Dostarczone przez Econwind rozwiązanie, gdy chodzi o działanie, przypomina żagiel, ale wyglądem znacząco odbiega od swojego protoplasty. Urządzenie jest też bardzo wygodne w eksploatacji. Wykonane jest z aluminium, a mieści się w standardowym kontenerze (w jednym FEU znajdują się dwa żagle), który potem stanowi bazę. Cały montaż jest względnie szybki i nieskomplikowany.
Decyzja podjęta przez DFDS, dotycząca montażu systemu, podyktowana jest oczywiście potencjalnymi oszczędnościami, które kryć się mogą za taką instalacją. Wykorzystanie energii wiatrowej ma przynieść wymierne korzyści w postaci mniejszego zużycia paliwa oraz ograniczenia poziomu emisji.

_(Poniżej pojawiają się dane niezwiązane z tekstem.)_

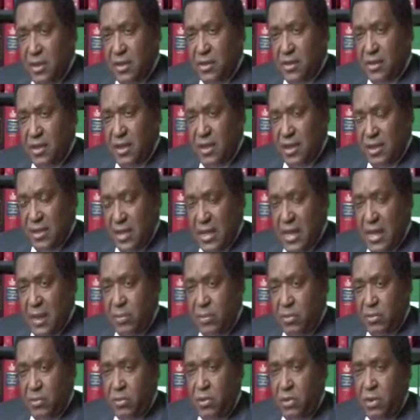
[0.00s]
it's an
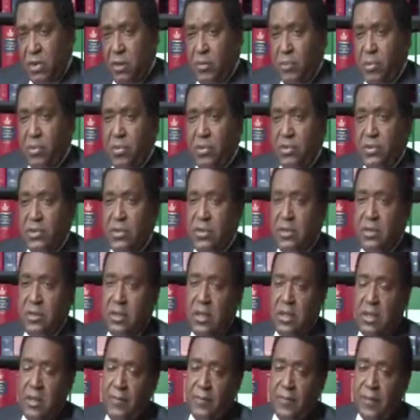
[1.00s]
example where a person
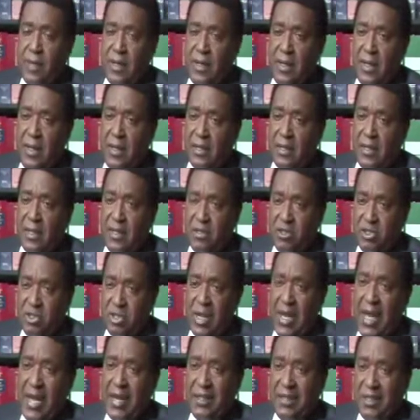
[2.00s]
gets
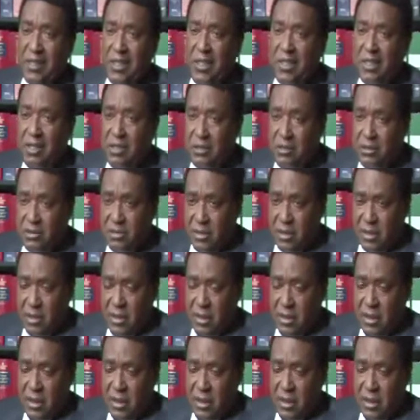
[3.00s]
shot and killed,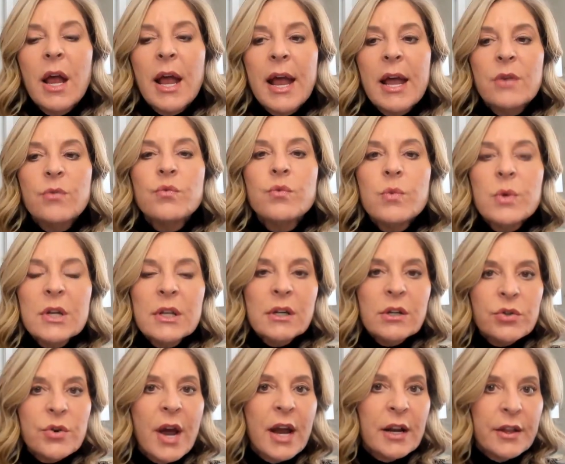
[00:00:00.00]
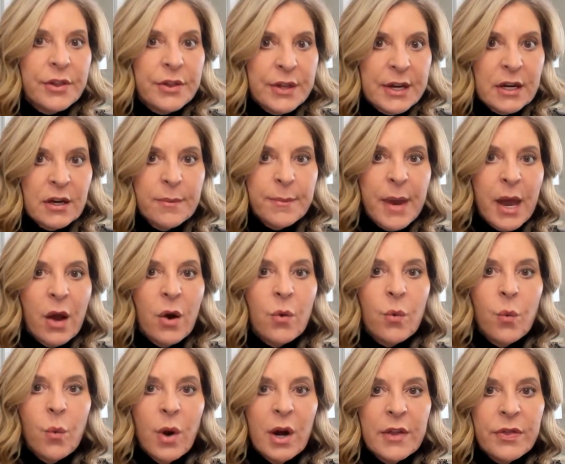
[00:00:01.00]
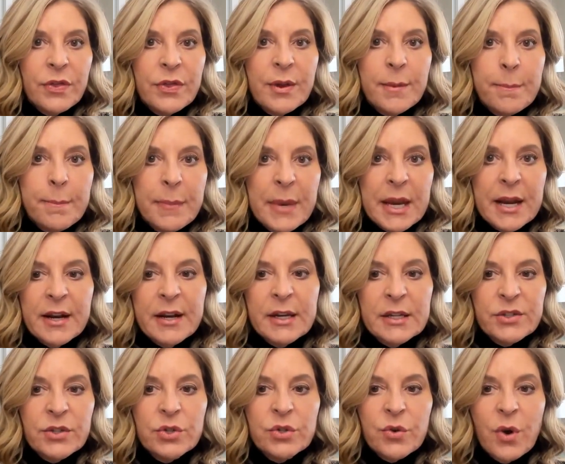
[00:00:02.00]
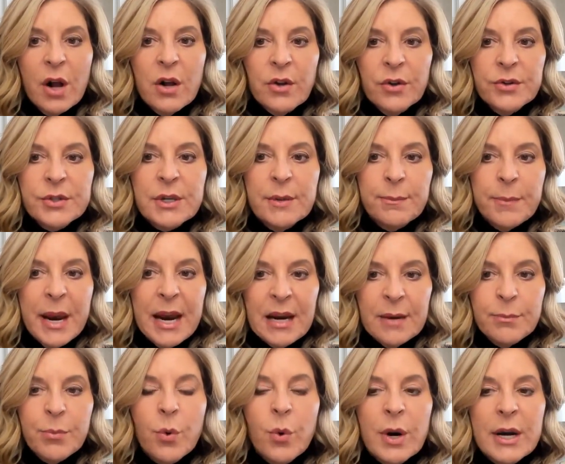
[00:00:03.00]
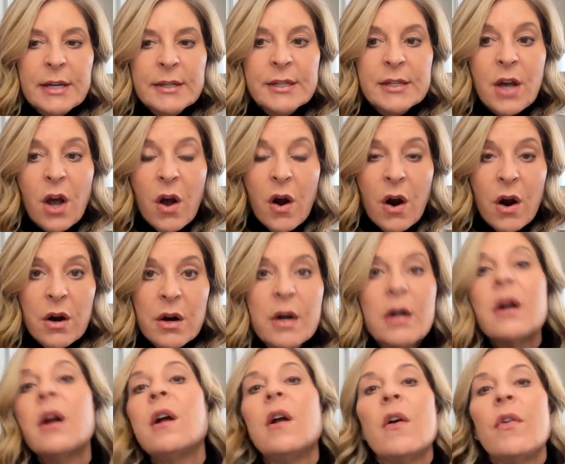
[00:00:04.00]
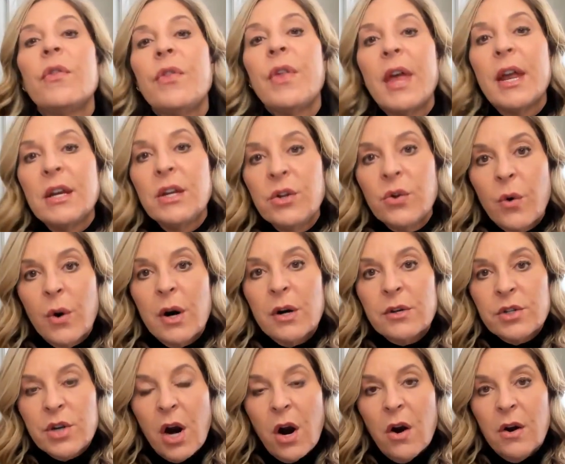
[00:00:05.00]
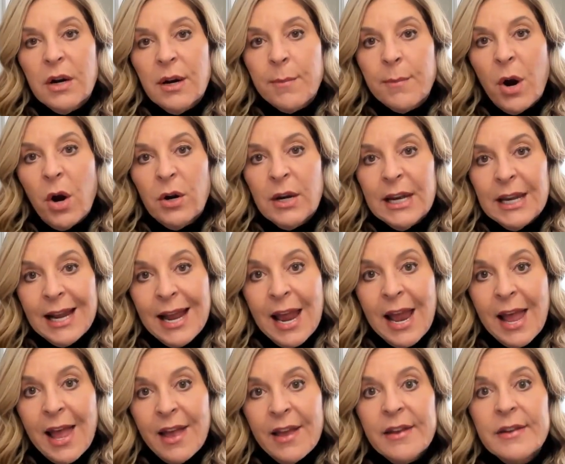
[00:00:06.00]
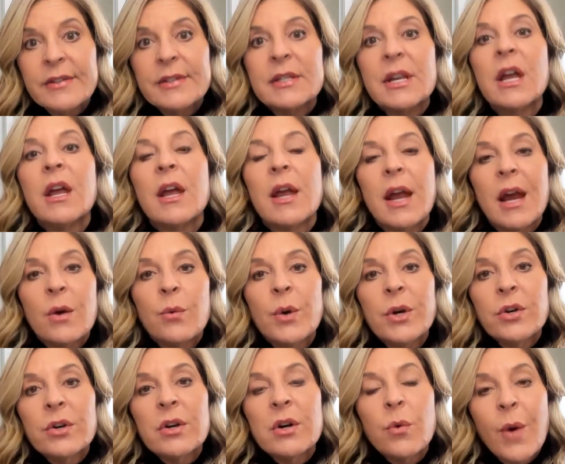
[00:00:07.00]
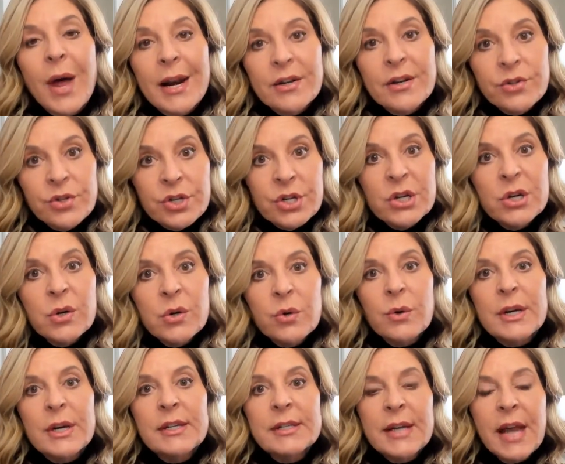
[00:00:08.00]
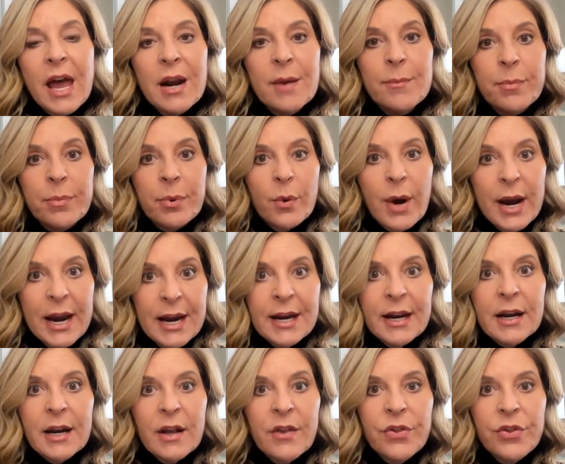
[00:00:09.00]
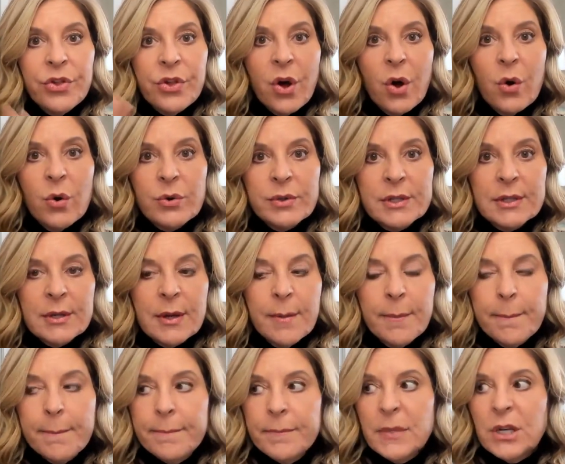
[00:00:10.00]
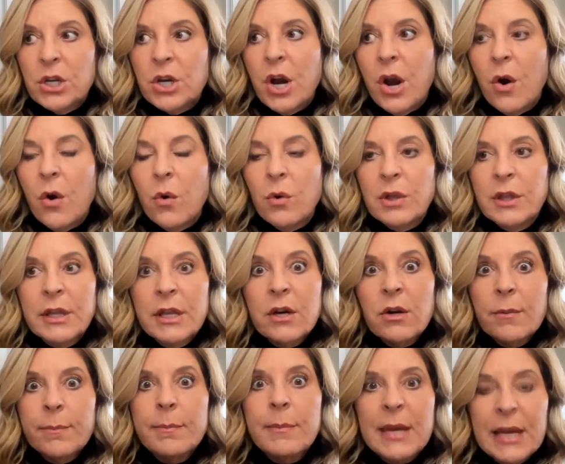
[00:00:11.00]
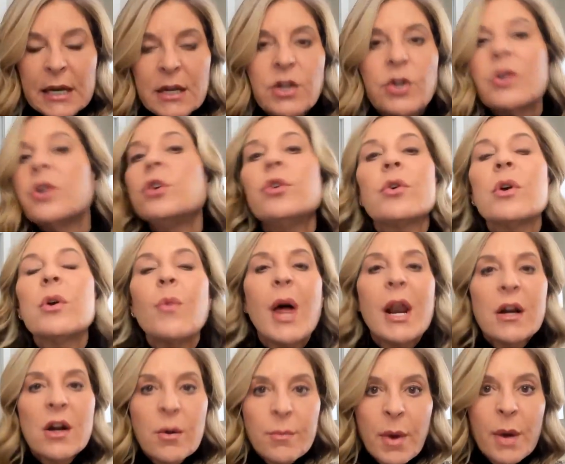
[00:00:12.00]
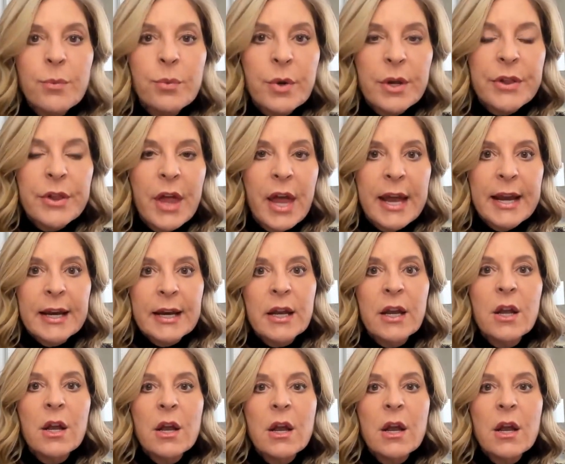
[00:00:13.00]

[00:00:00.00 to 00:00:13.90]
And really try to think about what the biggest struggles and pain points are that your target market has. And what you're going to want to do is kind of break those, you're going to want to come up with like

Rozwiązanie znalazło się na statku DFDS pilotażowo. Testy będą trwały przez ok. dwa miesiące. Ta faza eksperymentów powinna dać odpowiedź na pytanie, czy system przyniesie zakładane oszczędności.
„Lysbris Seaways jest doskonała do testowania takiego konceptu. W teorii to wszystko wygląda na dobry pomysł. Musimy się jednak przekonać, czy prognozowane oszczędności w zakresie zużycia paliwa są realistyczne do osiągnięcia dla statku tego typu” - powiedział Vidar Karlsen z DFDS.